Carl Trueman published The Rise and Triumph of the Modern Self: Cultural Amnesia, Expressive Individualism, and the Road to Sexual Revolution in November of 2020. For a book about philosophy, sociology, psychology, cultural history, and religion, its success has been something of a surprise. But the book’s success is well-deserved.
The book addresses a question so many of us have had: how did Western culture, and American culture, enter the Twilight Zone so quickly? Trueman’s answer: It wasn’t quick; it’s been coming at least since the 18th century.

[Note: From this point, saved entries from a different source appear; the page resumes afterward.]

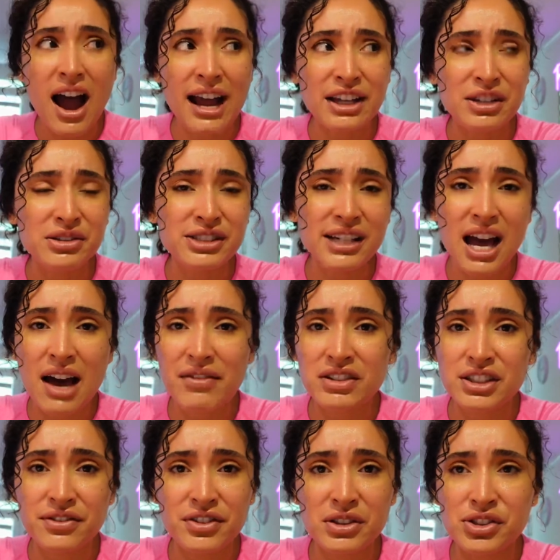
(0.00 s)
I used to have a
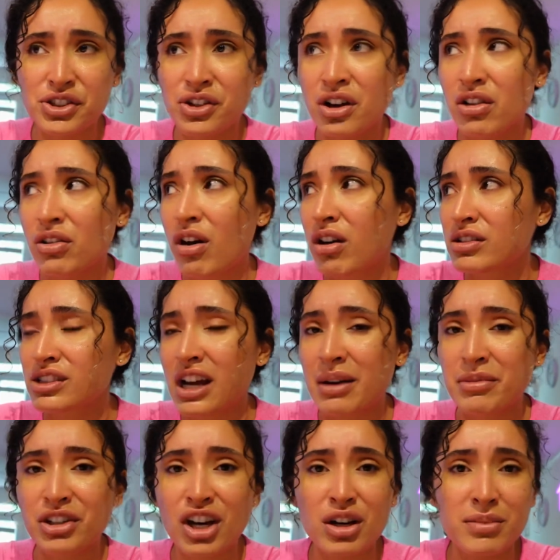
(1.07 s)
diffuser a long time
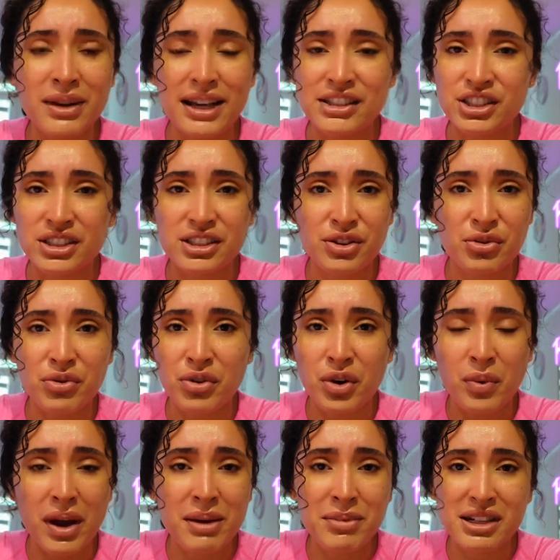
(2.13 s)
ago, but I just threw it
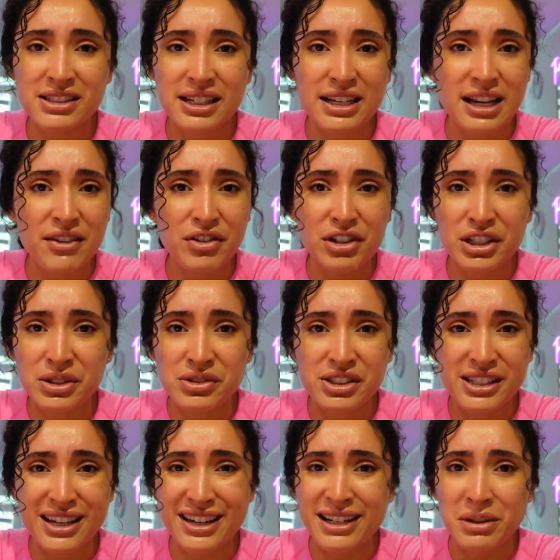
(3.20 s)
away because I never
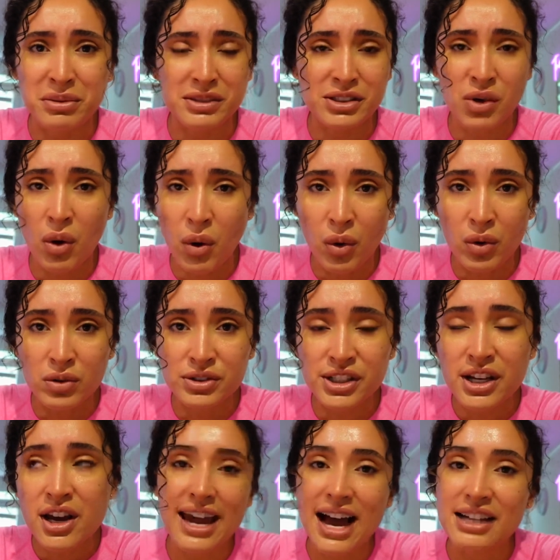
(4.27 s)
used it and it was old.
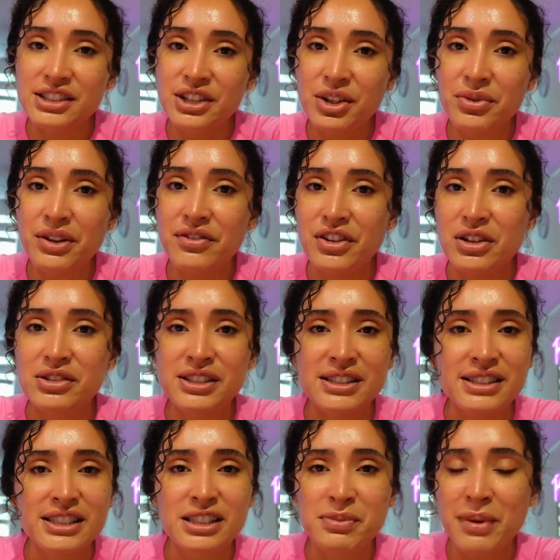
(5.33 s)
It has good good reviews
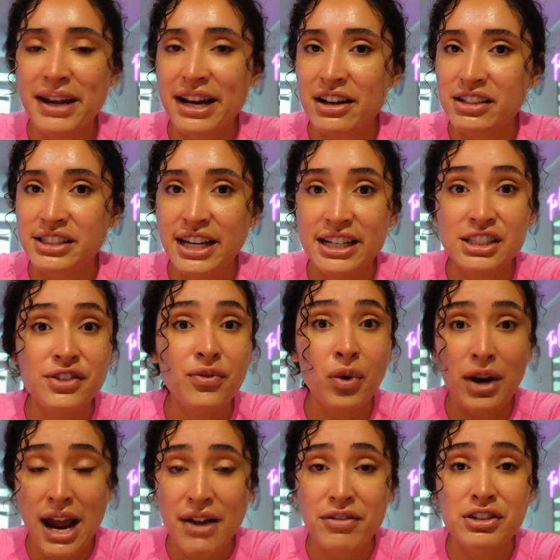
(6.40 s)
and since my hair takes
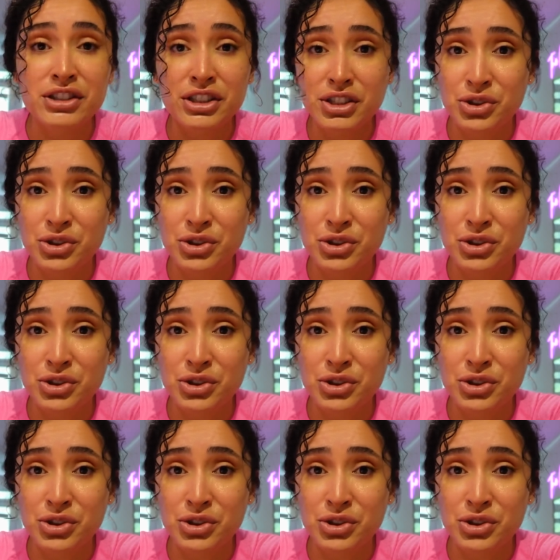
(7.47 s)
forever to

With impressive scholarship, he walks the reader through a history of intellectual thought, beginning with Jean Jacques Rousseau; Romanticism; Frederick Nietzsche, Charles Darwin and Karl Marx in the 19th century; and Sigmund Freud in the 20th. He doesn’t neglect the work of related thinkers, like Simone de Beauvoir and Princeton bioethicist Peter Singer.
What Trueman shows is that none of these thinkers operated (or still operate) in a vacuum; they influenced each other, they built upon each other; they operated with many of the same attitudes and beliefs. The key connection for what we confront today is that of Marx and Freud, or what Trueman calls “sexualizing the revolution.” What seems shocking but shouldn’t be is to understand the underpinnings of the sexual revolution that began in the 1960s and continues today has roots buried deep in Marxism.
Carl Trueman
What all is ultimately focused on is the chief goal of contemporary humanity, at least in Western culture – the full liberation of the self, usually identified by sexual identity. The idea of “feelings” is central, replacing evidence, fact, or even reality. Western elites appear to have embraced it all. And argument with people of differing views simply can’t happen; the mindset is so regimented that rational argument becomes impossible, replaced by ad hominin accusations, hysteria, and cancel culture.
Trueman is a professor in the Department of Biblical and Religious Studies of Grove City College in Pennsylvania. He was educated at St. Catherine’s College, Cambridge University, and the University of Aberdeen. Before Grove City College, he taught at the University of Aberdeen, University of Nottingham, and Westminster Theological Seminary. He’s an ordained minister in the Orthodox Presbyterian Church. He’s also the author of John Owen: Reformed Catholic, Renaissance Man, The Creedal Imperative, Fools Rush In Where Monkeys Fear to Tread, and Republocrat: Confessions of a Liberal Conservative.
The Rise and Triumph of the Modern Self doesn’t project where all of this is heading; that’s not Trueman’s purpose. His intent was more to explain where it all came from, because it wasn’t something that happened overnight. And it won’t be resolved overnight. But what is clear is that Western culture, and Western nations as we known them, are not sustainable with these kinds of forces tearing at the foundations.